Frankie Boyle isn't Alan Titchmarsh or Pam Ayres. You don't expect sweetness and light from him. Being offensive is what Frankie Boyle does. Still, members of the public are eager to be offended, because being offended permits one to be a victim, as victimhood bequeaths righteousness. The
emotive, subjective argument that used to be confined to traumatised guests on the Kilroy show years ago "How would you like it if happened to you!?" has become the unspoken mantra for a society in which personal feeling counts for expertise.
Twitter is a perfect avenue for the lonely and unhappy to give meaning to their lives. It gives the powerless the illusion of power. This is what causes people to get "outraged" about silly articles in the Daily Mail they haven't read, Page 3 girls in a newspaper they never buy or pictures of topless royalty they haven't seen.
Recently Gerry Adams described as "deeply hurtful" allegations that he sanctioned the 1973 Old Bailey bombing, which I imagine is an invitation to "feel his pain". Back then in the 1970s football fans were caged behind perimeter fences to stop them misbehaving. Now they are micromanaged, facing arrest for swearing or "indecent chanting". Such is the insidious nature of our "You can't say that" culture.
It is often remarked that profanities and jokes are signifiers of society's taboos. You aren't going to cause a stir in polite society today if you take the Lord's name in vain, but you will if you use a coarse description of female genitalia. You will certainly get into trouble if you make the kind of jokes Bernard Manning did 40 years ago non-ironically. Andrew Mitchell's sin was not in using the F-word, but the P-word - pleb - as class snobbery is taboo but the usage of vulgar Anglo-Saxon isn't.

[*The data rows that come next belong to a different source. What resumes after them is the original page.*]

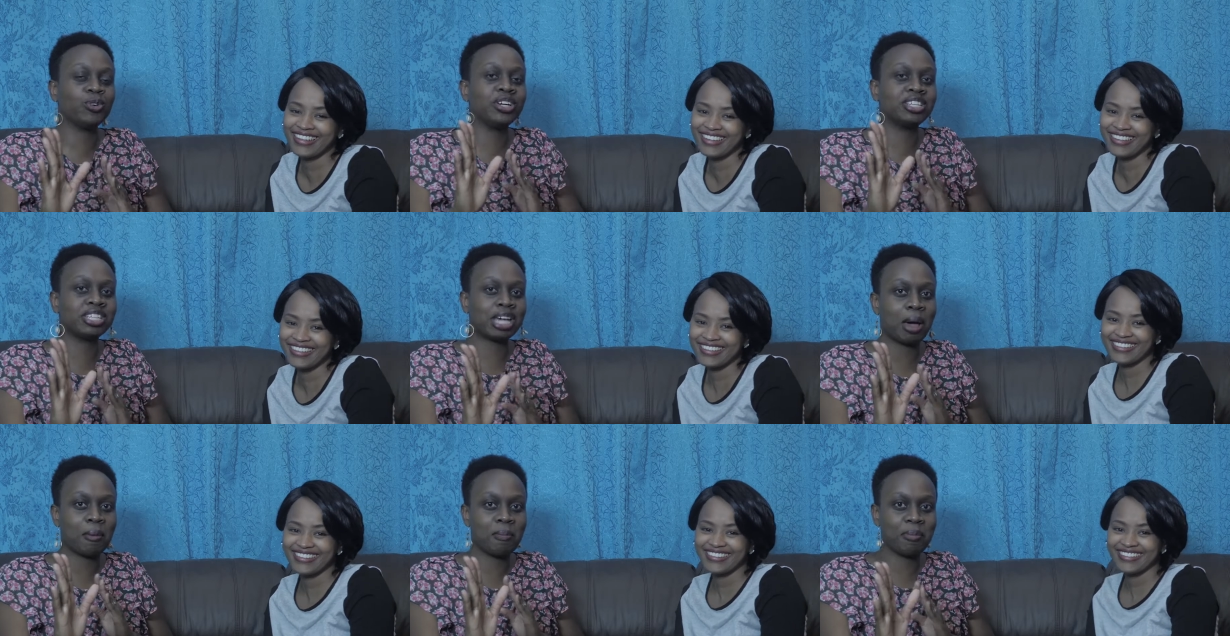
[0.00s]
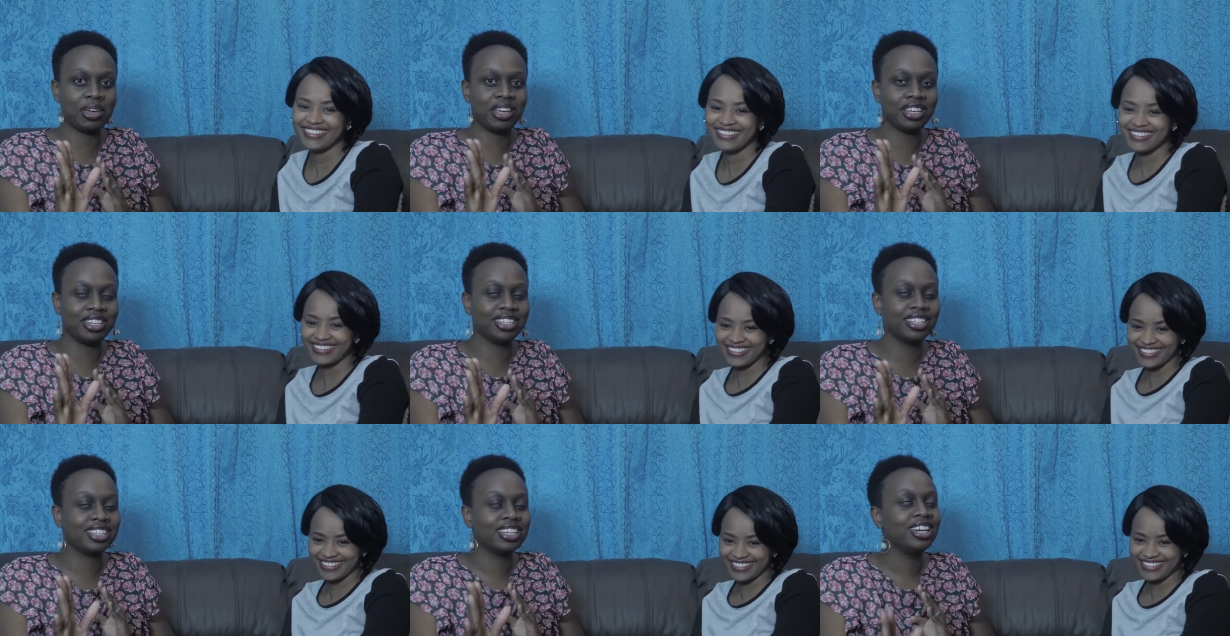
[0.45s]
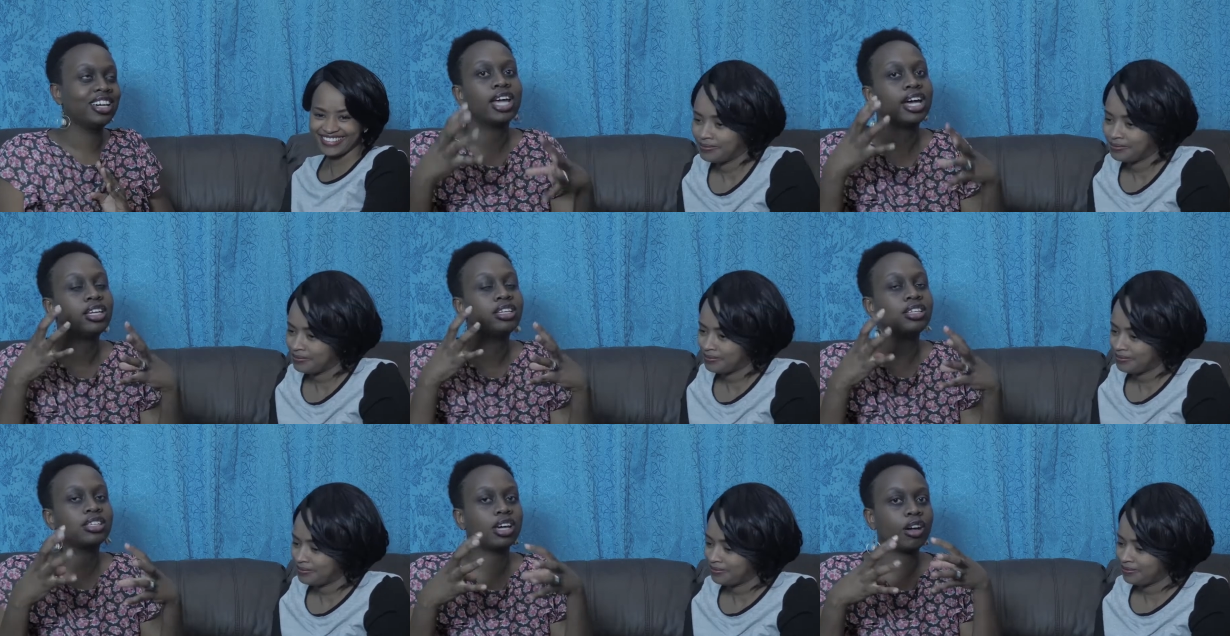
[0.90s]
Speaker 1: what happened.
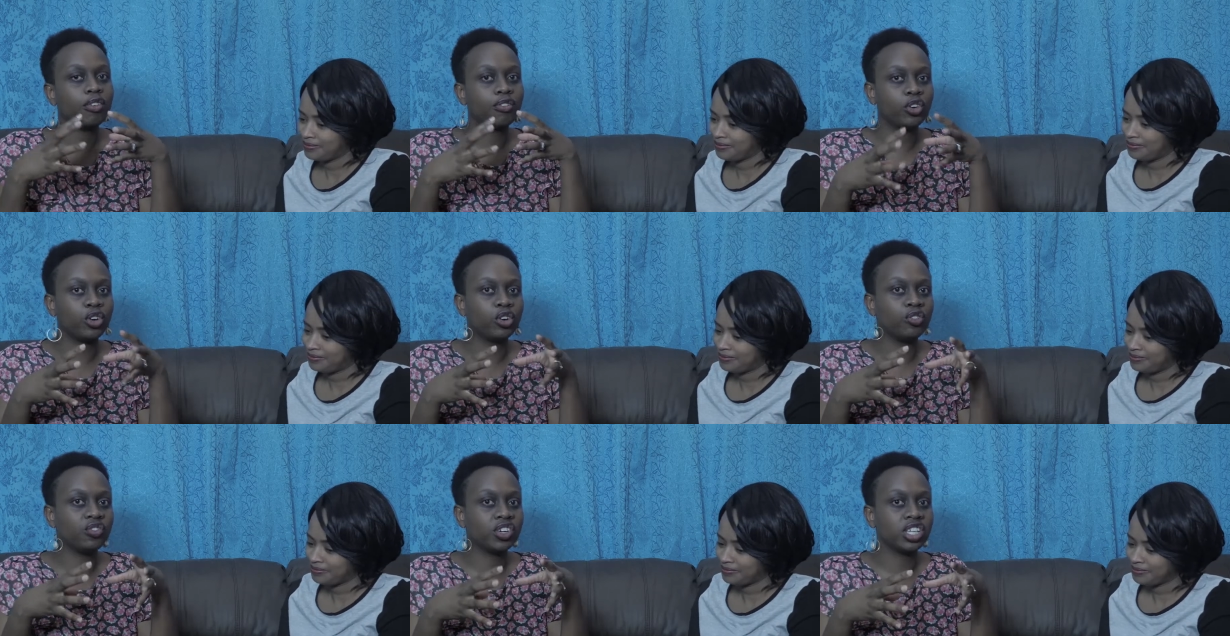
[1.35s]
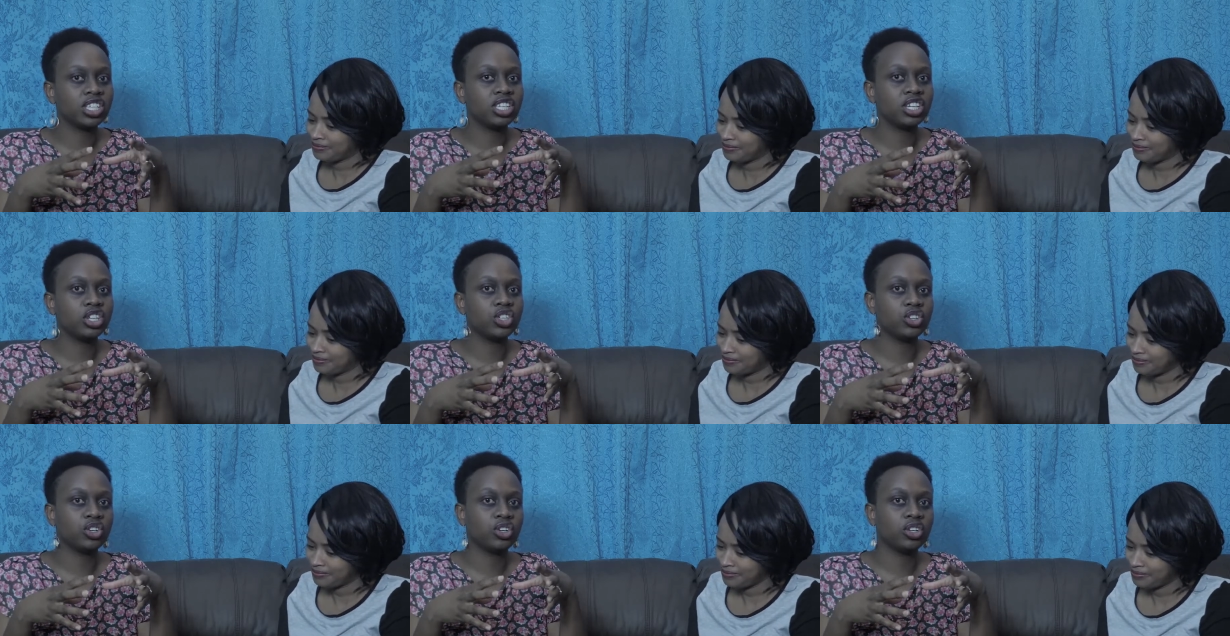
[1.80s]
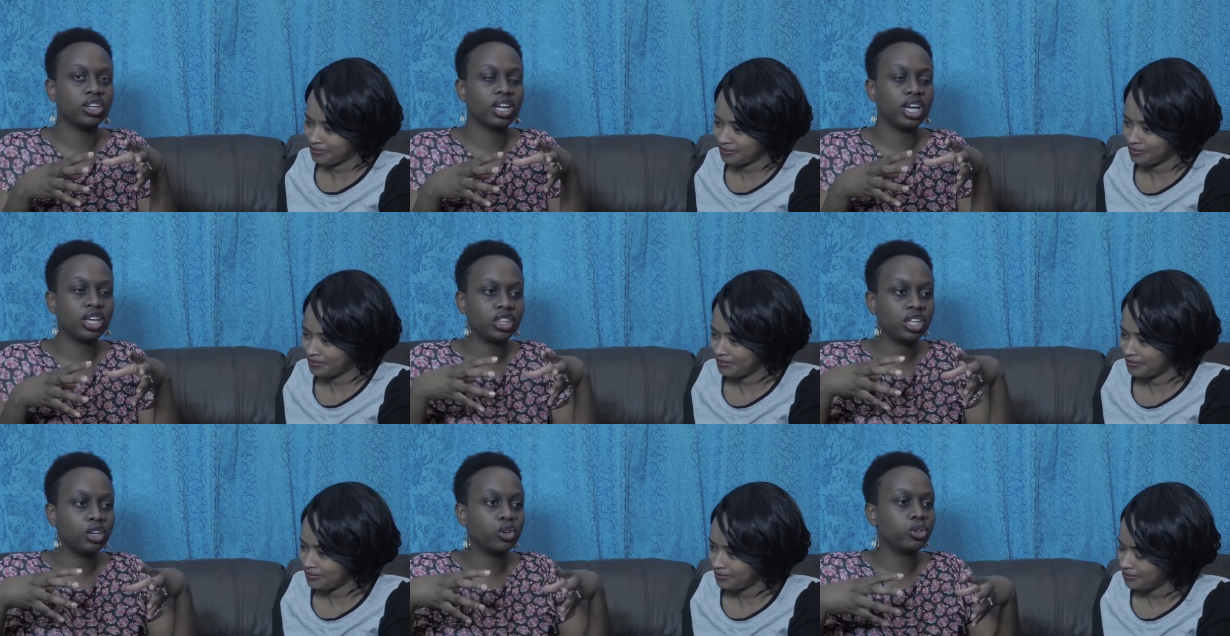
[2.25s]
That tough conversation,
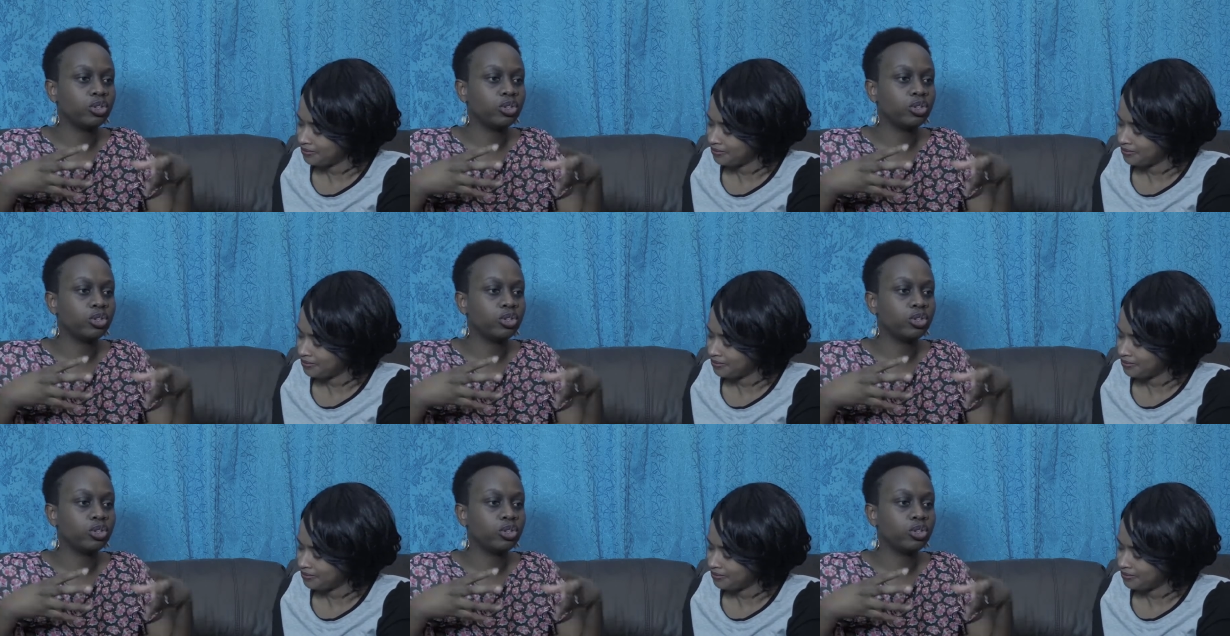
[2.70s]
I think,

In our current climate of censoriousness and fear of causing offence, I bet The Satanic Versus wouldn't get published if it were written today - not for being blasphemous, but for "hurting people's feelings". This is to say, all societies have taboos and associated transgressions. Anyone who thinks a
nominally liberal and secular society is consequently free of intolerance must be joking.